_Task directions:_ An exact copy of the records below is required, and it must contain no pictures.

[Opening Supplied data section]

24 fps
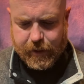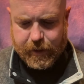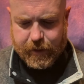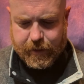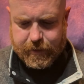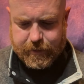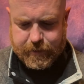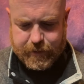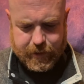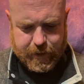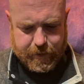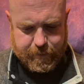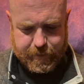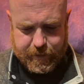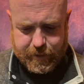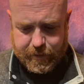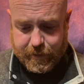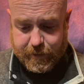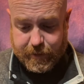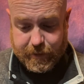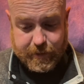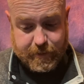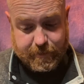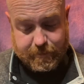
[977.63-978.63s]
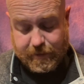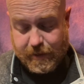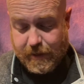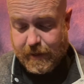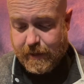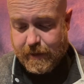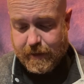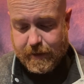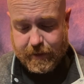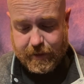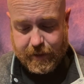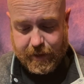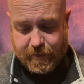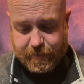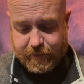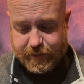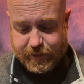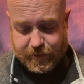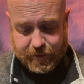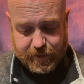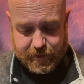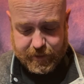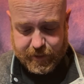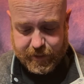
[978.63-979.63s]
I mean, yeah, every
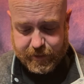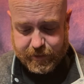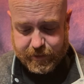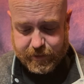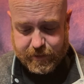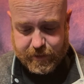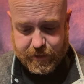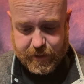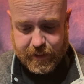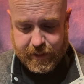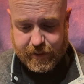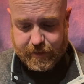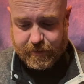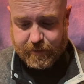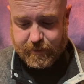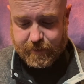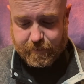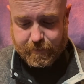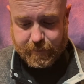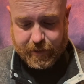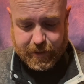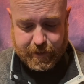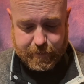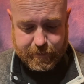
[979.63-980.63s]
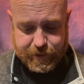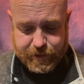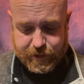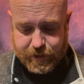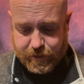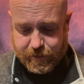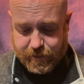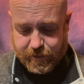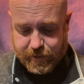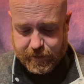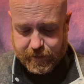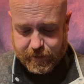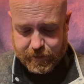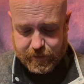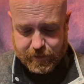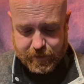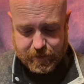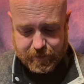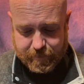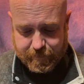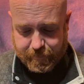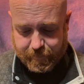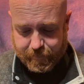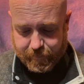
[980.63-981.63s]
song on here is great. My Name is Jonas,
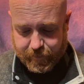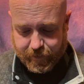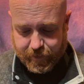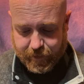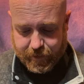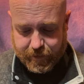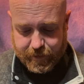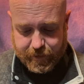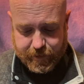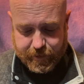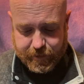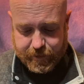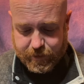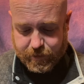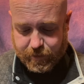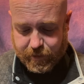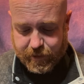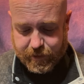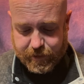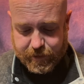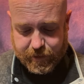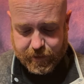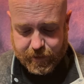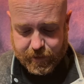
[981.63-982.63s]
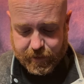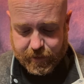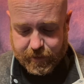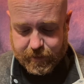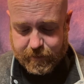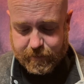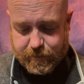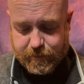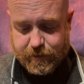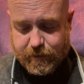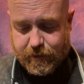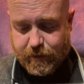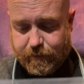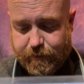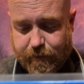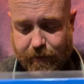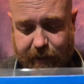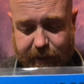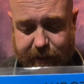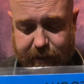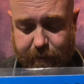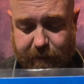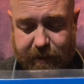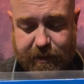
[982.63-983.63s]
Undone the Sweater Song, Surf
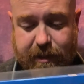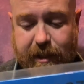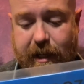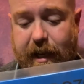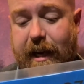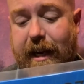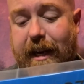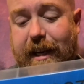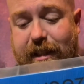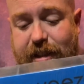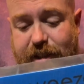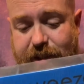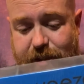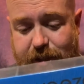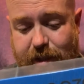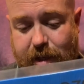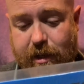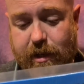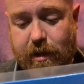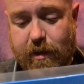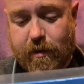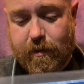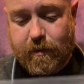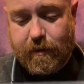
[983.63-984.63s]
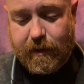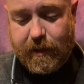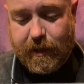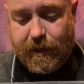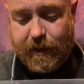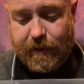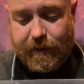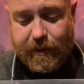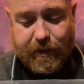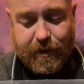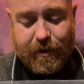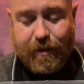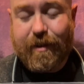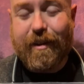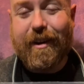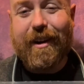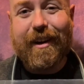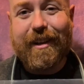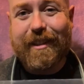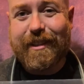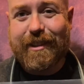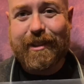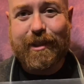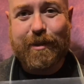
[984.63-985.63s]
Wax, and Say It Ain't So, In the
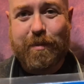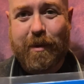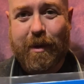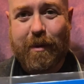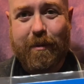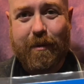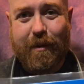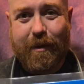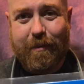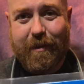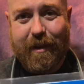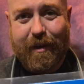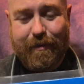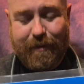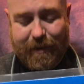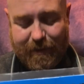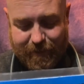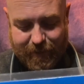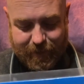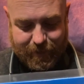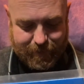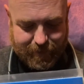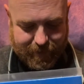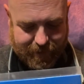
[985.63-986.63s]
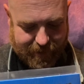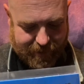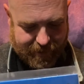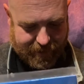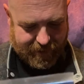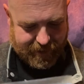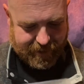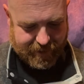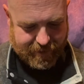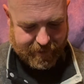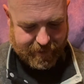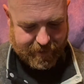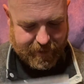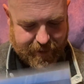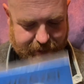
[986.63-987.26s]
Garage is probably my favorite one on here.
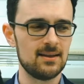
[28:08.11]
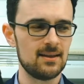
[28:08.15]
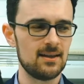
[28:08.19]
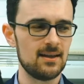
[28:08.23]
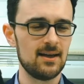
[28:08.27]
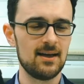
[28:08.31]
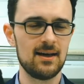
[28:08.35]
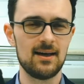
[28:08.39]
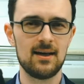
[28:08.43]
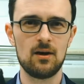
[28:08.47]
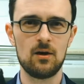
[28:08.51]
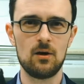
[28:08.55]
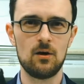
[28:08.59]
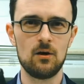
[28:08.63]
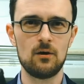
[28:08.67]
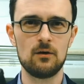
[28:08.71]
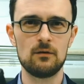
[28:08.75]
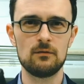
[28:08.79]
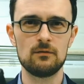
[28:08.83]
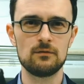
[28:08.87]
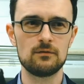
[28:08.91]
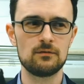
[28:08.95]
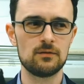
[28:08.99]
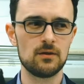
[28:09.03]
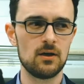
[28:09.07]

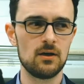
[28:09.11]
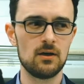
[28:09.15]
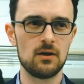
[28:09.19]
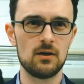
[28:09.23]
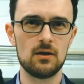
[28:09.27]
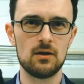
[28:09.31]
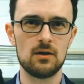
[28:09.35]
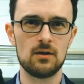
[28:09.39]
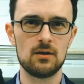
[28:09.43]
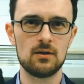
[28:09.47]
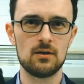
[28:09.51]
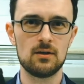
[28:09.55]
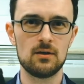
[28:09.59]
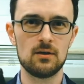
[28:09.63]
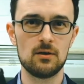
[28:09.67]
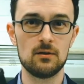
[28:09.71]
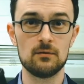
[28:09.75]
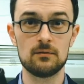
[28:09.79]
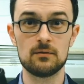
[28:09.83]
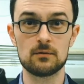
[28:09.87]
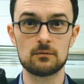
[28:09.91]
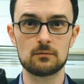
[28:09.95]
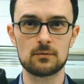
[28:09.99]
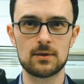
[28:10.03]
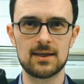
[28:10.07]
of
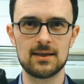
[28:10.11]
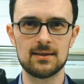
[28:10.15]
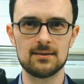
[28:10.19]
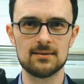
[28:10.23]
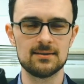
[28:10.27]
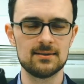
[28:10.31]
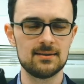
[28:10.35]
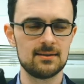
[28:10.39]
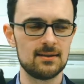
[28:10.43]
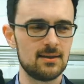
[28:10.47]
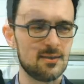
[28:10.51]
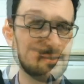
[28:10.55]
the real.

[Closing Supplied data section]

_Result:_
24 fps
[977.63-978.63s]
[978.63-979.63s]
I mean, yeah, every
[979.63-980.63s]
[980.63-981.63s]
song on here is great. My Name is Jonas,
[981.63-982.63s]
[982.63-983.63s]
Undone the Sweater Song, Surf
[983.63-984.63s]
[984.63-985.63s]
Wax, and Say It Ain't So, In the
[985.63-986.63s]
[986.63-987.26s]
Garage is probably my favorite one on here.
[28:08.11]
[28:08.15]
[28:08.19]
[28:08.23]
[28:08.27]
[28:08.31]
[28:08.35]
[28:08.39]
[28:08.43]
[28:08.47]
[28:08.51]
[28:08.55]
[28:08.59]
[28:08.63]
[28:08.67]
[28:08.71]
[28:08.75]
[28:08.79]
[28:08.83]
[28:08.87]
[28:08.91]
[28:08.95]
[28:08.99]
[28:09.03]
[28:09.07]

[28:09.11]
[28:09.15]
[28:09.19]
[28:09.23]
[28:09.27]
[28:09.31]
[28:09.35]
[28:09.39]
[28:09.43]
[28:09.47]
[28:09.51]
[28:09.55]
[28:09.59]
[28:09.63]
[28:09.67]
[28:09.71]
[28:09.75]
[28:09.79]
[28:09.83]
[28:09.87]
[28:09.91]
[28:09.95]
[28:09.99]
[28:10.03]
[28:10.07]
of
[28:10.11]
[28:10.15]
[28:10.19]
[28:10.23]
[28:10.27]
[28:10.31]
[28:10.35]
[28:10.39]
[28:10.43]
[28:10.47]
[28:10.51]
[28:10.55]
the real.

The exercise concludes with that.